PELLEJO DE ASNO.

Cuentos de Charles Perrault

Erase que se era un rey tan poderoso, tan amado de sus vasallos, tan respetado de sus aliados y vecinos, que bien puede asegurarse que no habia otro monarca más dichoso en la tierra. Completaba tanta ventura la amable compañía de una princesa tan linda como virtuosa. Ambos esposos vivian el uno para el otro; y de su casto enlace habia nacido una hija dotada de tan singular hermosura y donaire, que no echaban ménos el no haber tenido ningun otro hijo.

En su palacio reinaban la magnificencia, el buen gusto y la abundancia: los ministros eran sabios y prudentes, los cortesanos virtuosos y leales, los criados fieles y trabajadores. Las caballerizas eran grandes, espaciosas y pobladas de caballos briosos, de buena estampa, todos cubiertos de riquísimos caparazones. Pero lo que más estupefactos dejaba á los extranjeros que iban á visitar aquellas hermosas caballerizas, era el ver que en el lugar preferente ostentaba sus respetables y larguísimas orejas un señor asno. Y no era capricho del rey, sino estricta justicia, el haberle destinado un lugar tan principal y distinguido; que bien merecia semejante honra la portentosa virtud de aquel real cuadrúpedo. La naturaleza le habia tan generosamente dotado, que la paja en que reclinaba sus borricales miembros, limpia de cosas que se callan, aparecia todas las mañanas profusamente cubierta de onzas de oro y monedas de toda especie, que muy cuidadosamente se recogian al momento de abrir los ojos su señoría

Pero como las vicisitudes de la suerte lo mismo alcanzan á los reyes que á los vasallos, y en este mundo cansado ni hay bien cumplido ni real acabado, por querer del cielo fué repentinamente atacada la reina de una enfermedad aguda, para la cual, no obstante la sabiduría y experiencia de los médicos, no valieron emplastos ni recetas. El sentimiento fué general. El rey enamorado y sensible, á pesar del conocido proverbio de que el matrimonio es la sepultura del amor, no podia hallar calma ni consuelo. Mandó hacer plegarias en todos los templos, y ofrecia su vida por la de su querida esposa; pero en balde invocó á los dioses y á las hadas.

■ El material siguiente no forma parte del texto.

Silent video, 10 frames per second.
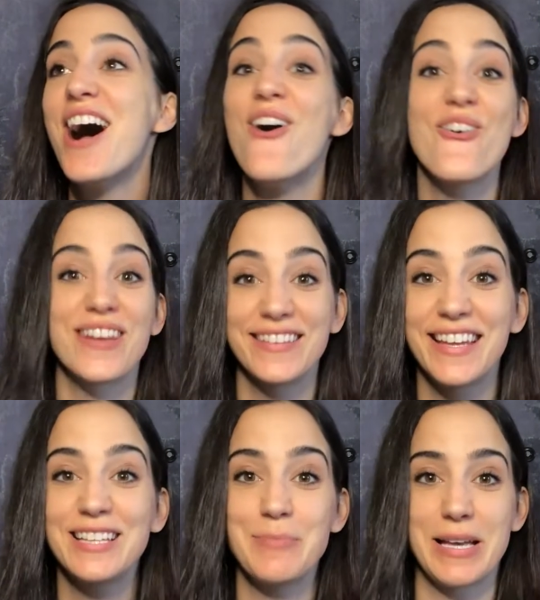on a
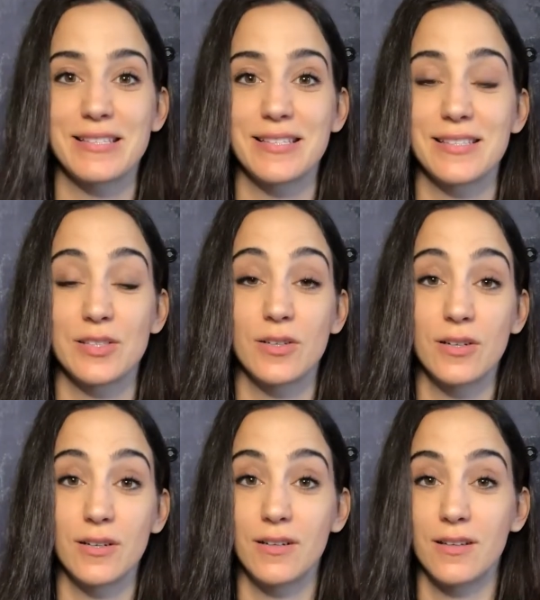daily basis,
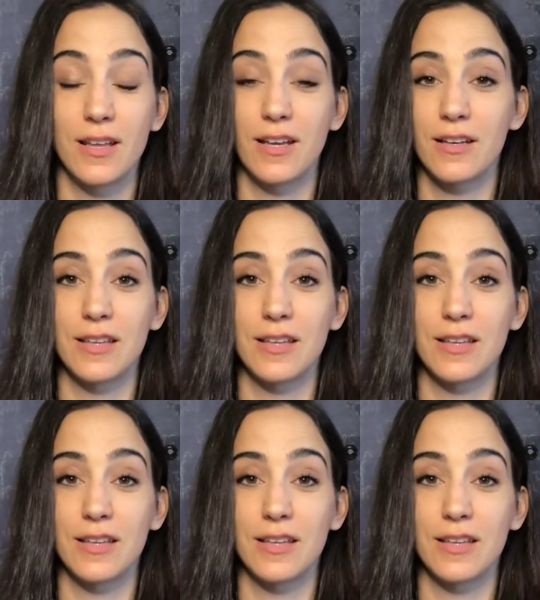like they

La reina, al conocer que el estambre se le iba acabando por momentos, dijo á su esposo, que tenia arrasados en lágrimas los ojos:

—Permíteme que ántes de morir exija de tí una promesa. Cuando desees casarte de nuevo…..

Al oir estas palabras prorumpió el rey en penetrantes gritos que llegaban al alma, cogió las manos de su esposa, y las inundó de lágrimas, y juraba y perjuraba que era del todo excusado é inútil hablarle á él de segundas nupcias.

—No, reina mia, no, dijo lloriqueando: háblame tan solo de seguirte á la tumba.

—El estado, replicó la reina con una tranquilidad que acrecentaba la pena del príncipe, el estado necesita sucesores. No habiéndote o dado más que una sola hija, la felicidad del estado, vuelvo á decirte, reclama que procures tener hijos, que sean dignos de su padre. Mas por el amor de que tantas pruebas me has dado, te suplico encarecidamente que no cedas á las instancias y ruegos de tus vasallos hasta que encuentres una princesa que me aventaje en hermosura y donaire. Júramelo, y moriré contenta.

Supónese que la reina, que no carecia de amor propio, habia exigido aquel juramento, persuadida de que no existia en toda la redondez del globo ninguna mujer que pudiera competir con ella, y de que con este recurso impediria al rey contraer segundo matrimonio.

Al fin y á la postre entregó el alma á Dios.

Desde que el mundo es mundo ningun marido hizo jamás tantos aspavientos, ni metió tanta bulla como la que armó el buen rey, llorando, gimoteando y gritando noche dia ¡pequeños gajes de la viudez!

Pero dice el refran que no hay bien ni mal que cien años dure. Por otra parte los grandes del reino se juntaron y fuéron en corporacion á pedir al rey que se dignase contraer segundo matrimonio. Muy duro le pareció este consejo, que recrudeció la herida y renovó su amargo llanto.